Menos de três meses bastaram para concluir a recuperação do canal de rega do Mondego, cumprindo à risca a promessa da Agência Portuguesa do Ambiente (APA), em Fevereiro passado: a 1 de Maio a obra estaria pronta. O registo incomum eleva o facto à categoria de notícia e destaque. “Estamos muito felizes, pela obra em si, mas também porque é raro isto acontecer”, disse ao PÚBLICO a presidente da Câmara de Coimbra, Ana Abrunhosa, no dia em que recebeu da APA a confirmação de que a empreitada está concluída, “decorrendo neste momento os trabalhos finais de ajuste e acabamento”. Mas desde esta terça-feira que a água corre no canal condutor geral da margem direita do rio Mondego, permitindo o abastecimento aos blocos de rega do Bolão e São Martinho, salvaguardando assim a campanha de rega na região.
O presidente da APA, Pimenta Machado, também admite que “não é normal cumprirmos assim os prazos em Portugal”, mas desta vez a promessa que fez, ao lado da ministra do Ambiente, depois das tempestades que levaram o Mondego a rebentar o dique por baixo da A1, vai mesmo ser cumprida. “Sabemos bem o que passámos com este comboio de tempestades.

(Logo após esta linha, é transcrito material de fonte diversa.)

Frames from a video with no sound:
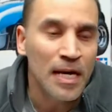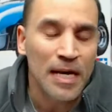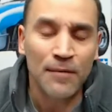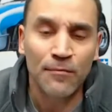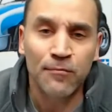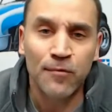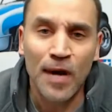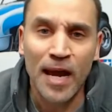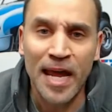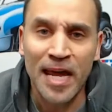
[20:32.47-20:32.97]

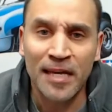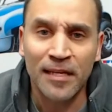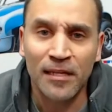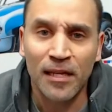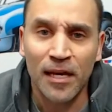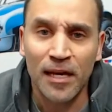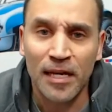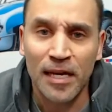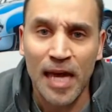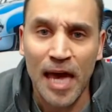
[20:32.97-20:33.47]
it
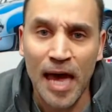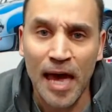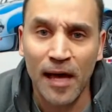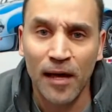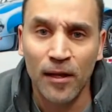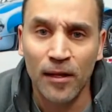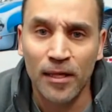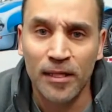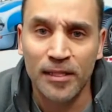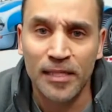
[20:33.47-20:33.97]
rained like
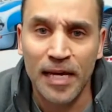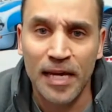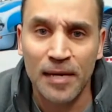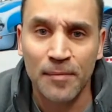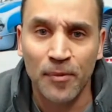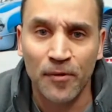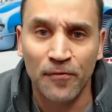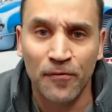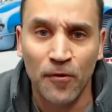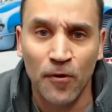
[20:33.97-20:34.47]
hell the
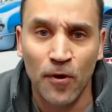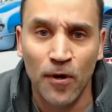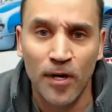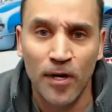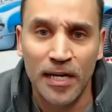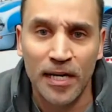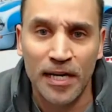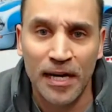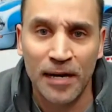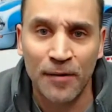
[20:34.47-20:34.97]
day
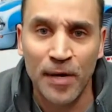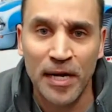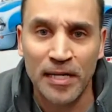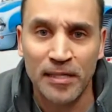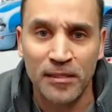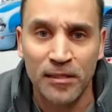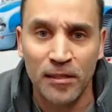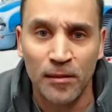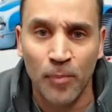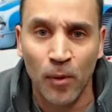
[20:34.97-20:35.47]
before, and then I
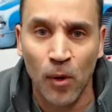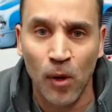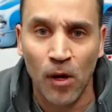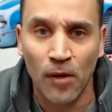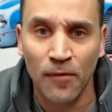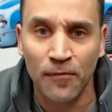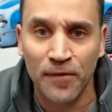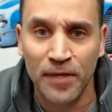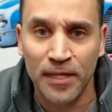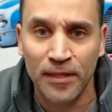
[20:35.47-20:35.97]
went to the
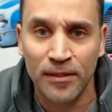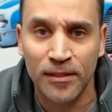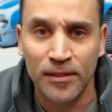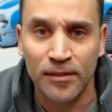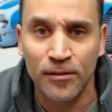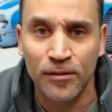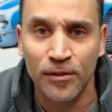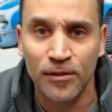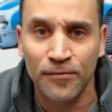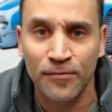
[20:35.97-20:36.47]
ball field
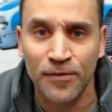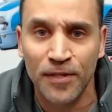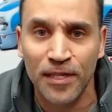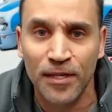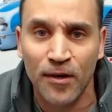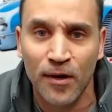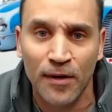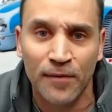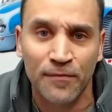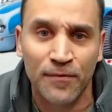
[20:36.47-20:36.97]
to do the
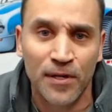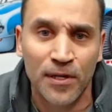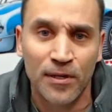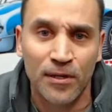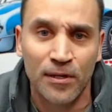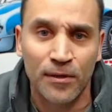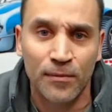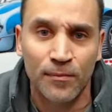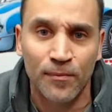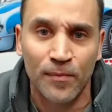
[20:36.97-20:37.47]
video. I
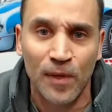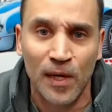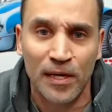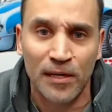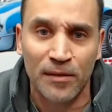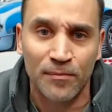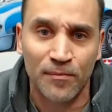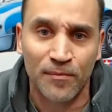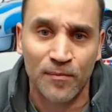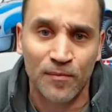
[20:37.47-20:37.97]
figured it
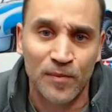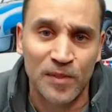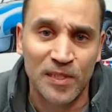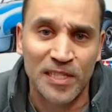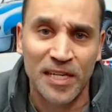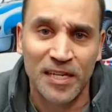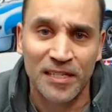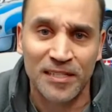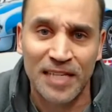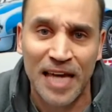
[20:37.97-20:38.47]
like
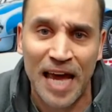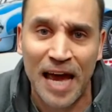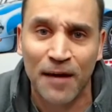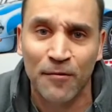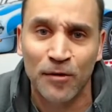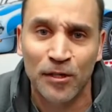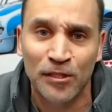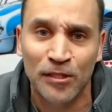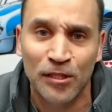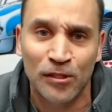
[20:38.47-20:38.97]
6
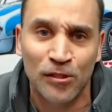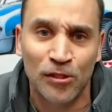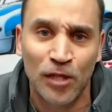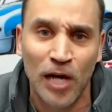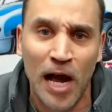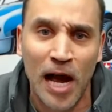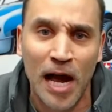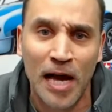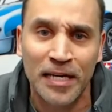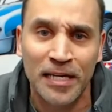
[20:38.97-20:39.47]
hours of
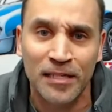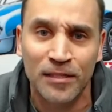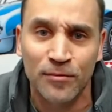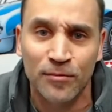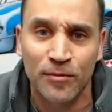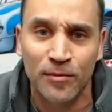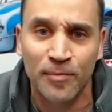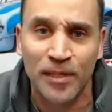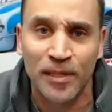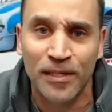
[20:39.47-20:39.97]

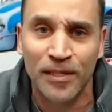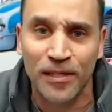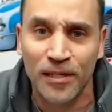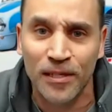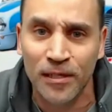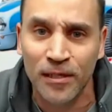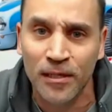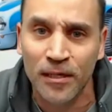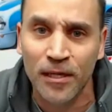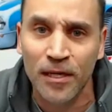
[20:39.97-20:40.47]
dryness would be
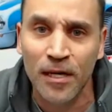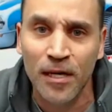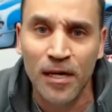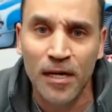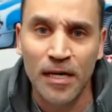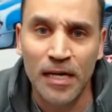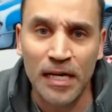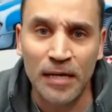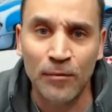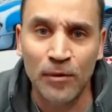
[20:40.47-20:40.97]
good.
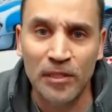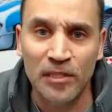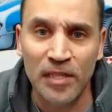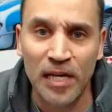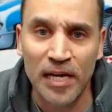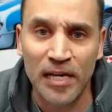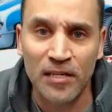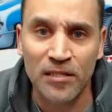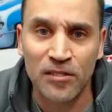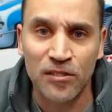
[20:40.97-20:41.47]
It was
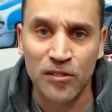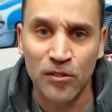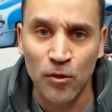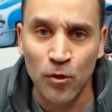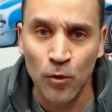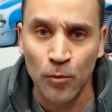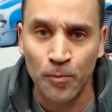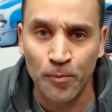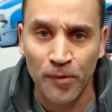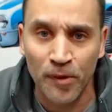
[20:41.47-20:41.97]
like
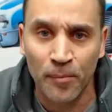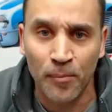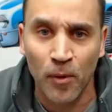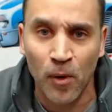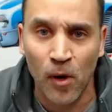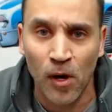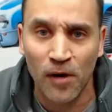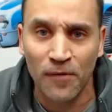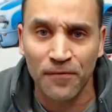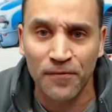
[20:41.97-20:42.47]
soup, the
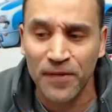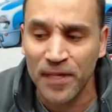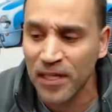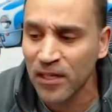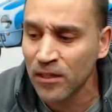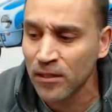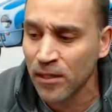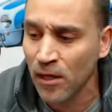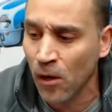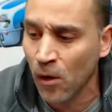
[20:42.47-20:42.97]
ball
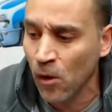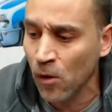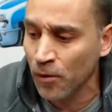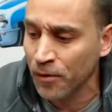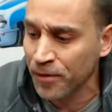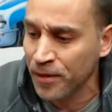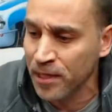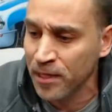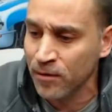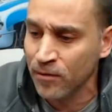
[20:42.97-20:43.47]
field. The
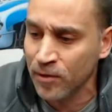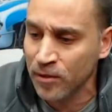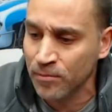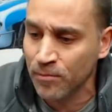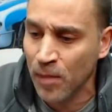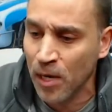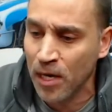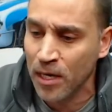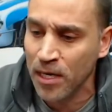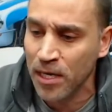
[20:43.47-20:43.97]
whole thing
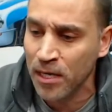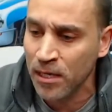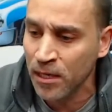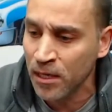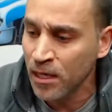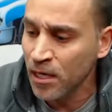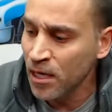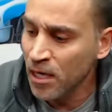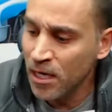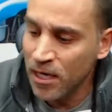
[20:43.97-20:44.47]
was
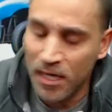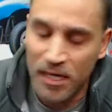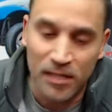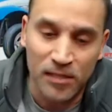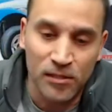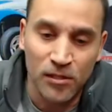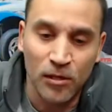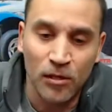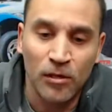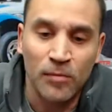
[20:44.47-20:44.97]
muddy.
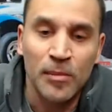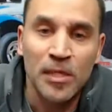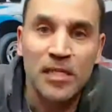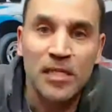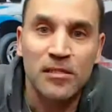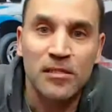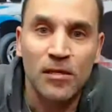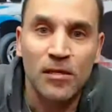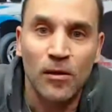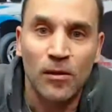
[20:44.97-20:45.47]
It took
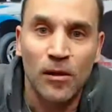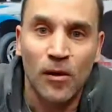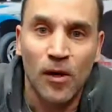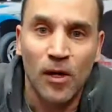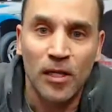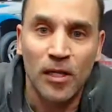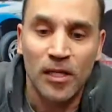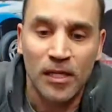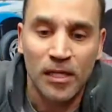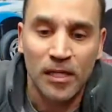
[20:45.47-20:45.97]
me so
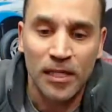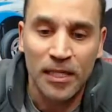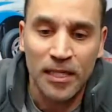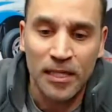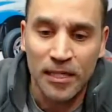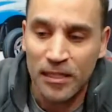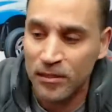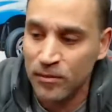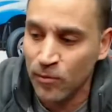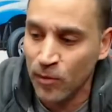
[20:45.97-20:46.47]
long to
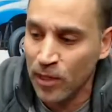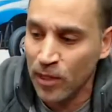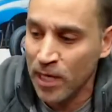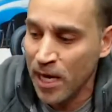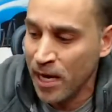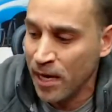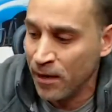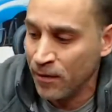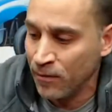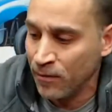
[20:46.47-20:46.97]
clean this one
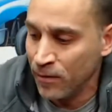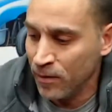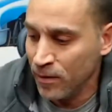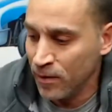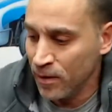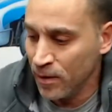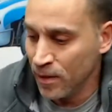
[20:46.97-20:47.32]
out.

Foi um ano excepcional, que causou muitos danos, mas apesar de tudo fez-se uma boa gestão. E havia agora uma fase muito importante que era esta: aprender com a tempestade e recuperar o que foi danificado”, afirma o presidente da APA, referindo-se à região de municípios mais afectados: Coimbra, Soure, Montemor-o-Velho e Figueira da Foz.
“Hoje, com particular gosto, foi colocada a primeira água a circular no canal”, diz ao PÚBLICO, lembrando que os dois blocos de rega em causa, abastecidos pelo canal, “são muito relevantes”. “Foi um trabalho incrível, com muitos meios mobilizados para o local. E demos o nosso melhor”, conclui.
“Devo uma palavra de grande respeito e consideração à APA porque cumpriu o que prometeu, e porque isso permite às famílias retomarem a actividade económica naquela zona, garantindo o seu rendimento, o seu sustento”, sublinha a presidente da Câmara de Coimbra. “Assim os agricultores têm a garantia de que podem iniciar a época, com as culturas que necessitam muito de água, como é o caso do milho e do arroz”, acrescentou.
É certo que, com a recuperação do canal, apenas uma parte do problema da bacia hidrográfica do Mondego fica resolvida. “É muito importante que haja manutenção, que se corte toda aquela vegetação que obstrui os sifões, e que, a montante, haja o desassoreamento do rio Mondego”, adianta a presidente da Câmara de Coimbra, que não se cansa de lembrar que “na parte urbana, o rio Mondego está totalmente assoreado e portanto, numa chuvada forte, haverá inundações se não retirarmos toda aquela areia”. É preciso estabilizar as margens do rio – “que estão todas destruídas” – e ainda avançar para uma intervenção junto à foz do Rio Ceira. Ali, na zona da Portela, a água correu a tal velocidade que as margens do Rio Mondego foram escavadas em cerca de 30 a 40 metros. “Mas o trabalho faz-se por fases, e esta foi só a primeira fase”, diz Ana Abrunhosa, que já celebrou um contrato interadministrativo para intervir no Parque Verde, nas margens direita e esquerda do Mondego.